Brisbane State High maintains additional sporting facilities, with theirs located at Carina, about 7 km from the Brisbane CBD. 5 playing fields as well as change rooms and a canteen comprise the campus. Cricket, rugby and football are large users of the facilities, with games taking place on weekends and on various afternoons. A master plan has been put forward for a large development of Fursden Road which would include a new grandstand. It is believed that work on the development will commence in the next few years.

===West End rowing sheds===

The school maintains rowing sheds on the West End Reach of the Brisbane River, within close proximity of the rowing sheds of other GPS and BSRA (Brisbane SchoolGirls Rowing Association) member schools. Rowing boats, dingies and other necessary equipment are stored at the sheds and it is on that and other reaches of the river that training for the annual Head of the River rowing competition takes place.

==House structure==
Rather than being named after past students, the Houses are named in honour of army generals from the First World War.

| House | Colour | Name Origin |
|---|---|---|
| Allenby | Blue | Named after Viscount Edmund Allenby (1861–1936). British field marshal notable for commanding the Egyptian Expeditionary Force in the conquest of Palestine and Syria during the First World War. |
| Birdwood | Red | Named after Field Marshal William Riddell Birdwood (1865–1951).
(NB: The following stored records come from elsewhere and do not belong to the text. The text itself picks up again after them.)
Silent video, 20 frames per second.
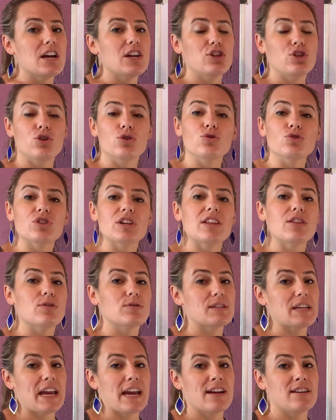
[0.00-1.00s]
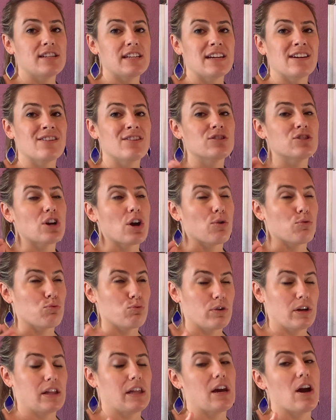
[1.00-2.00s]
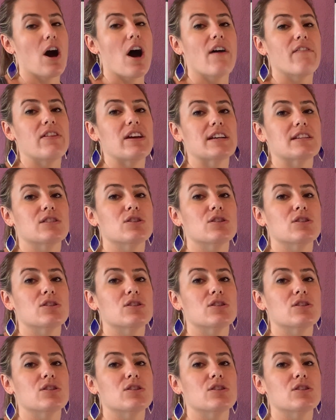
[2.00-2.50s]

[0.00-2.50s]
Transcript: Usually those anteriors are really obvious.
British soldier who served in the Boer War and was known later on for providing overall command of the "Australian and New Zealand Army Corps" (ANZAC) throughout the battles of the Gallipoli Peninsula in the First World War. |
| Glasgow | Gold | Named after Major-General Sir William Glasgow (1876–1955), a senior Australian officer at Gallipoli in 1915 who went on to command the First A.I.F Division with distinction in battles on the Somme as well as the final offensive of August 1918. |
| Monash | Green | Named after General Sir John Monash (1865–1931). Served in the Gallipoli Campaign and later on in Flanders, commanding Australian forces at Messines Ridge, Passchendaele and in the battles of the Hindenburg Line. |

==School Council==

Brisbane State High School has a School Council by reason of it being an Independent Public School, a class of school existing in Queensland. The Council monitors the school's progress in the implementation of its policies and assists the Principal in setting the school's strategic direction. Its members include representatives of the teaching staff, students, and the parents of students.
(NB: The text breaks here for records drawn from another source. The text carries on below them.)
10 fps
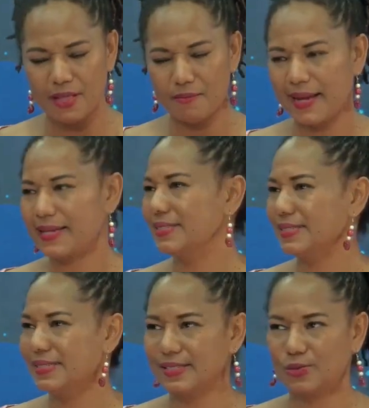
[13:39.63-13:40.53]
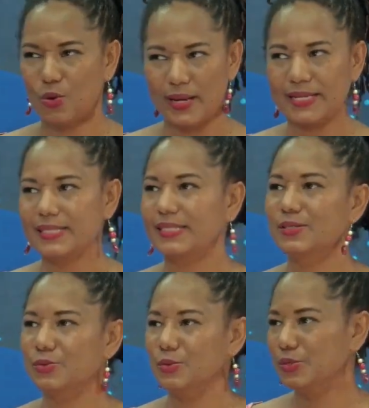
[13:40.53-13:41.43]
mind is just connected.
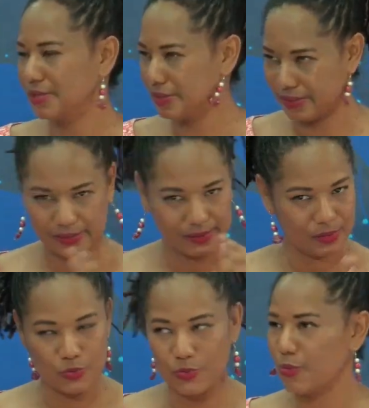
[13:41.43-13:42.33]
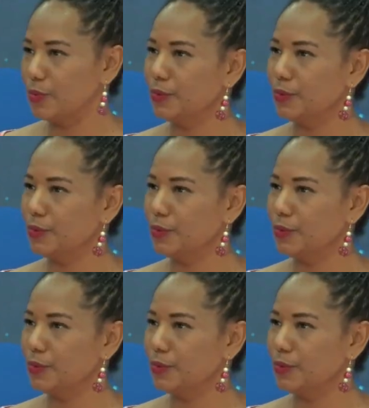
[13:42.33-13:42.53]
You know.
==Past Students' Association==

The Brisbane State High School Past Students' Association was formed in 1921, originally in two discrete entities as the Old Boys' and Old Girls' Associations. It now operates as an amalgamated body. The association's newsletter, Amicus, is mailed four times annually to all members. Contributions to projects geared towards promoting the tradition and spirit of the school are some of its primary functions. The current patron of the association is the school's twelfth Executive Principal, Mr Greg Pierce.

==School museum==

Founded in 1996 as a gift from that year's departing seniors, the museum contains documents, photographs and other memorabilia charting the school from its inception to its recent past. School badges and blazers from the 1920s and 1930s as well as originals of every school magazine are housed in the museum.

== Notable alumni ==
The school has produced many notable alumni, including Bill Hayden and Wally Lewis, as well as 36 Olympic athletes.